# Anyone doing HTPC/DVR with dual tuner for DirecTV ?



## Darren (Apr 20, 2006)

I'm on my old DirecTiVo and have been holding off on upgrading to HD. I have dual tuners and have upgraded the DirecTiVo with a network card, memory, and 150 hours of storage. I want my next step to be a Media Center PC or similar.

Here are my requirements before I'll do this:

1. Must have dual tuners
2. Must have integrated guide (web based?) that is reliable IE: at least as good as the DirecTV guide
3. Must have HD support
4. Must integrate with DirecTV with a smart card support, not sure when/if this will happen or has happened


I've been out of the loop for a year or so and was only beginning research at that time when I found too many things that wouldn't be supported or doable at the time. What would be stopping me now? Have you done this? 
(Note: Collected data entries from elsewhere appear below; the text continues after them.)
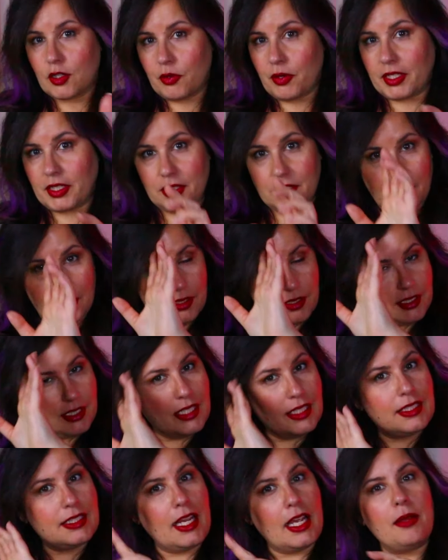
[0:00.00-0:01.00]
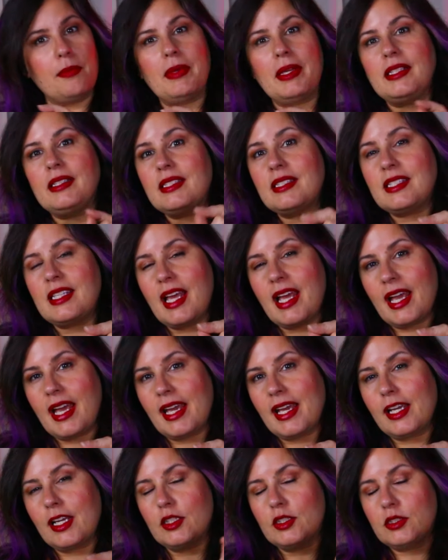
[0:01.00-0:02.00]
Question. Did Daemon
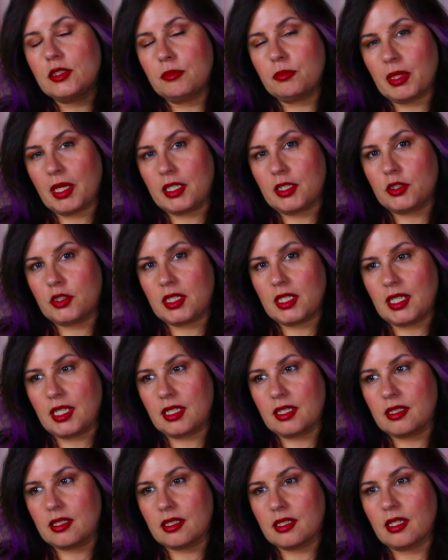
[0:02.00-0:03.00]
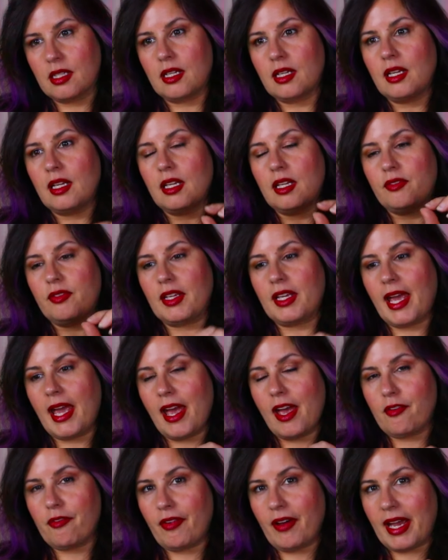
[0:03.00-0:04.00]
say to Blood and Cheese, if you
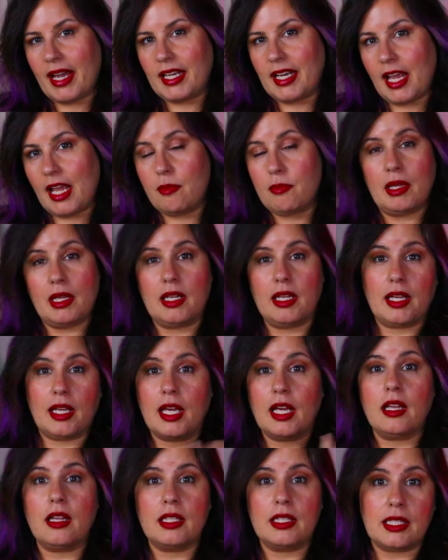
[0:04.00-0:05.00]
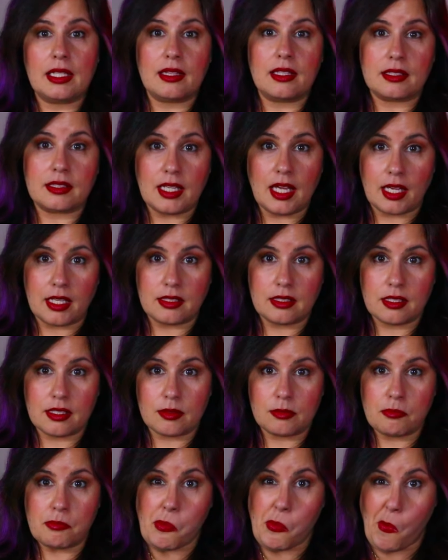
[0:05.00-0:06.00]
can't find Aemon, kill any of the
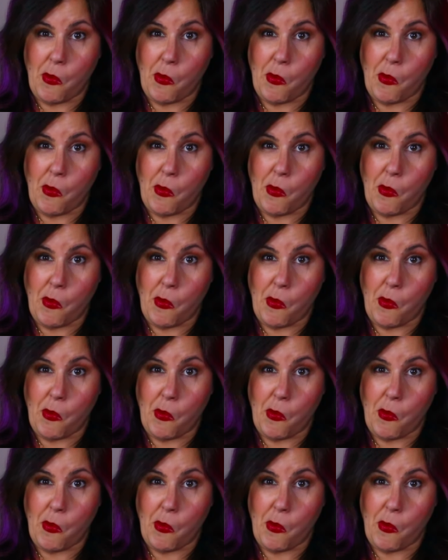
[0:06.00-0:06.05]
sons?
What software/hardware did you use? I prefer to use Media Center PC if possible but am open to other options.

Thanks for any info.

Darren


----------



## Darren (Apr 20, 2006)

Nobody?


----------



## Omnius (Aug 26, 2006)

You're never going to get HD support inside MCE or any other software from any satellite provider in the US. The Vista version of MCE is supposed to eventually have CableCard support which will allow you to get HD channels from cable into MCE though.

The satellite providers all want to sell you their own brand of DVRs and have no interest in allowing other options. The only reason you'll have the option eventually for cable cards for digital cable signals is because the FCC stepped in and forced the issue on the cable companies.


----------



## tigerpawgt (Dec 5, 2006)

I thought Microsoft and DirecTV made an annoucement at CES in January that they will collaborate on an integrated solution? I recall reading the press announcement then nothing more. Maybe it fell through?


----------



## Darren (Apr 20, 2006)

It is true to the best of my knowledge. The only problem is you'll have to use DirecTV hardware... meaning you'll have to buy their Media PC. I was hoping to build my own beast but so far the cards will only be available in their version with protection. When will they get the picture and just sell the dang smart cards and charge the monthly fee on those. The other thing is they are insisting on protecting the recorded content so you can only view it on the one PC...


----------